The report outlines 15 non-binding recommendations for the government to improve the KiwiSaver including keeping it as an opt-in scheme.

Wrightson said although she has said in the past that compulsory KiwiSaver was a no-brainer,  the latest analysis showed compulsivity wouldn’t improve the scheme in any material way.

Instead the biggest opportunity for change would be to introduce a higher default contribution rate of at least 4% with employers matching, and retaining the 3% contribution rate if the employee can’t manage it.

Other recommendations were: keeping settings that limit membership to one KiwiSaver provider, increasing the government contribution for the self-employed, employer contributions should be required for over 65s and under 18s, remove total remuneration approaches by employers, and extend government contributions to people on paid parental leave to include those who can’t continue their own.

Wrightson said she would like ministers to form a consensus and also wanted cross party talks to get a longer term accord.

“There is a critical need for long-term thinking beyond one election term and electioneering.  KiwiSaver shouldn’t be affected by knee jerk political decisions.

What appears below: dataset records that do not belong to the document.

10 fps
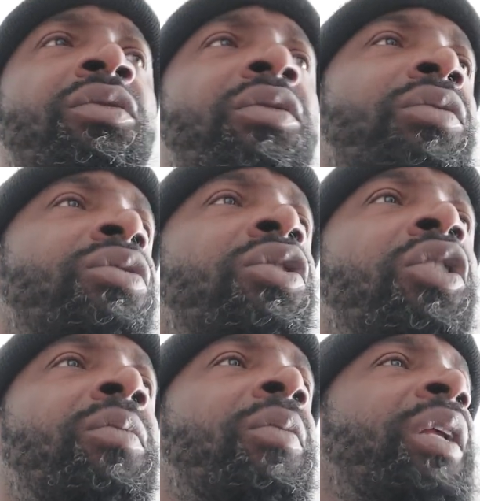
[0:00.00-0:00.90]

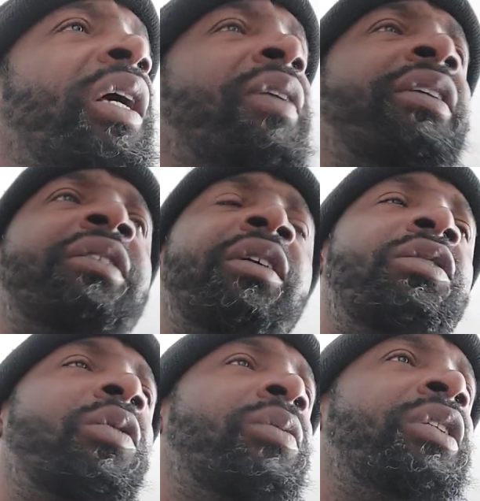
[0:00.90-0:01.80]
YouTube or whatever. I said,
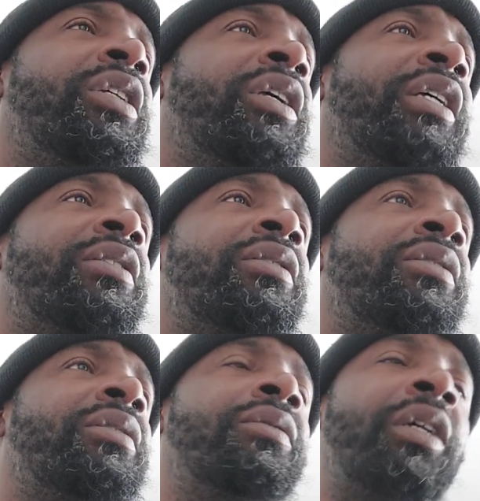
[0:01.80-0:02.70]
yo, we need,
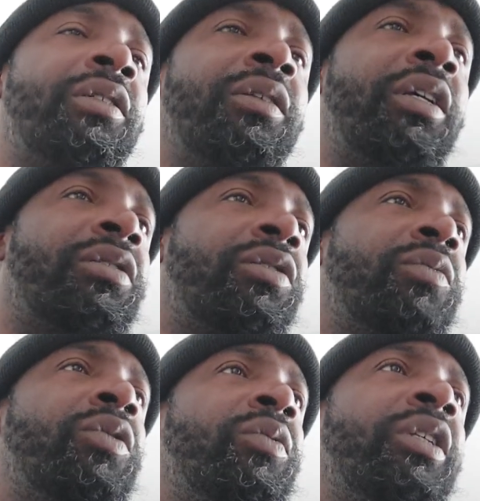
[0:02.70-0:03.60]
as a
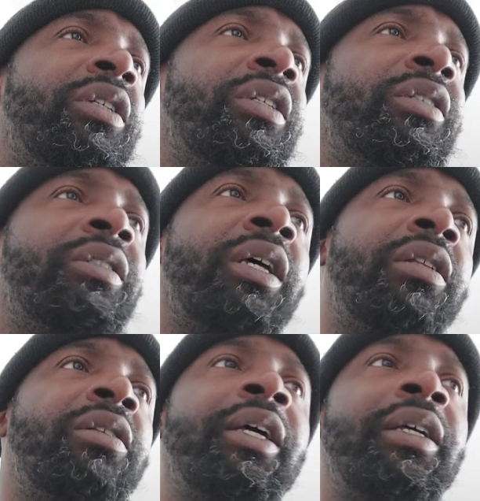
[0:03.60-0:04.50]
community, we need to get
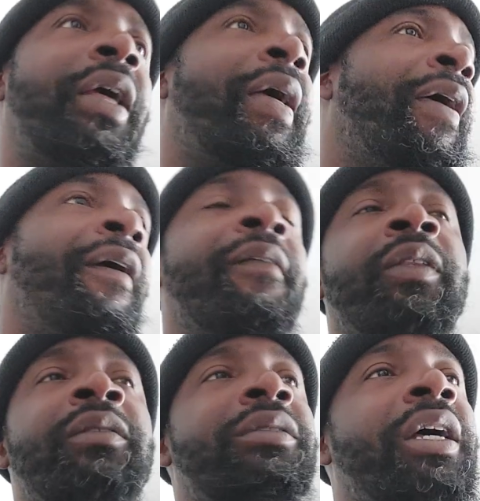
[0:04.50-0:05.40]
together, like,
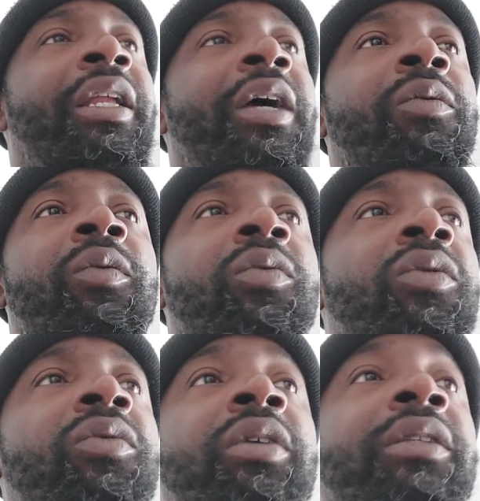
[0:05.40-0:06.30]
woo
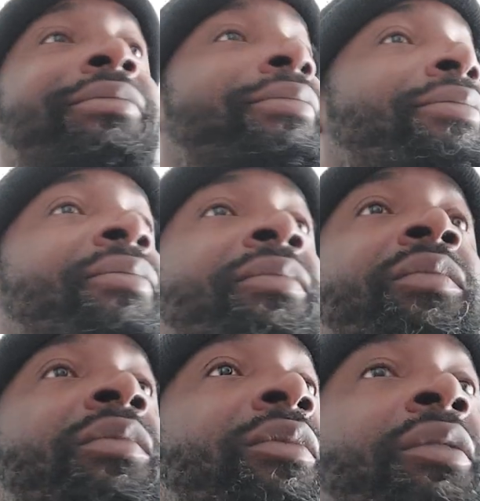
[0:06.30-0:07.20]
woo, and
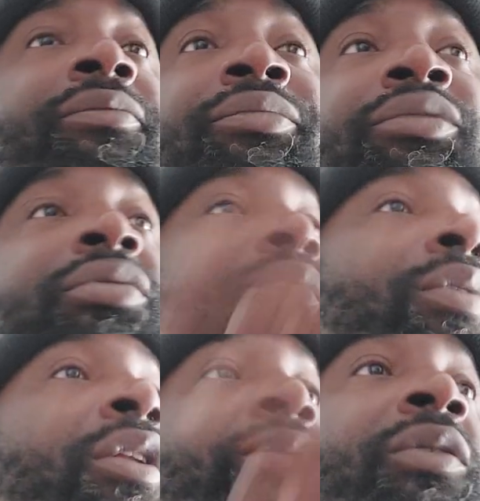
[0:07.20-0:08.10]

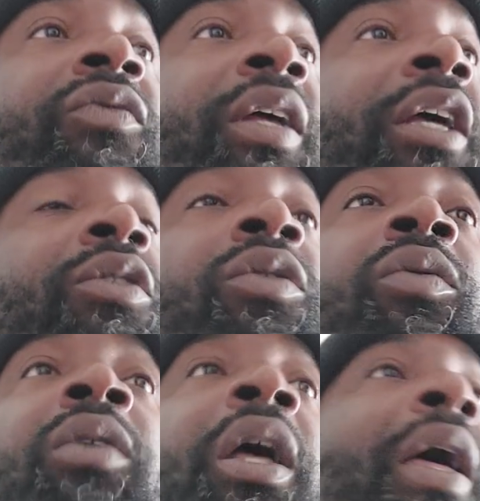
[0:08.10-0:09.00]
bullets was flying through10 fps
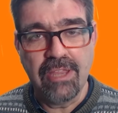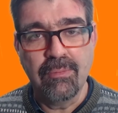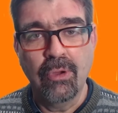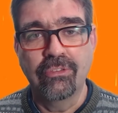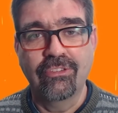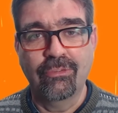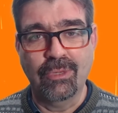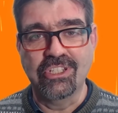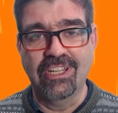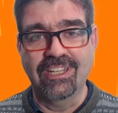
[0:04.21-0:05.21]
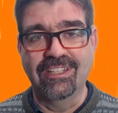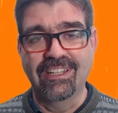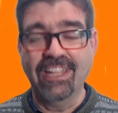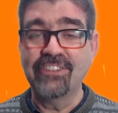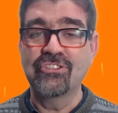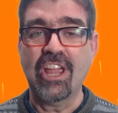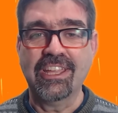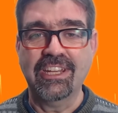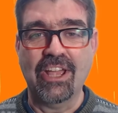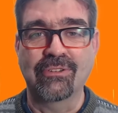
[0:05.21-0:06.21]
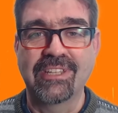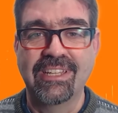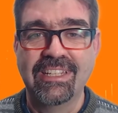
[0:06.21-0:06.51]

light mode switch in it. Let's check it out.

“We’ve got carried away with it as a savings and investment vehicle and haven’t framed it as a retirement fund. We want to see it as a retirement frame and then what else should people do to deal with life shocks.”

Nat strat revamp

The Retirement Commission is also revamping the national strategy for financial capability and wants industry input. In August it will launch new goals for the strategy to support people to grow their money.

Wrightson said that when it came to retirement, the financial advice sector didn’t have a “good collective approach” on what products and services it offered the public. Instead, she said, there was a lot of individual marketing.

“The advice industry still needs to figure out what its collective message is. You’re talking about the value of a service for different types of people. It might not be a campaign but just consistent messaging.”

In an exercise undertaken by the Sorted team, even finding a financial adviser to suit individual needs on the FANZ website was hard work.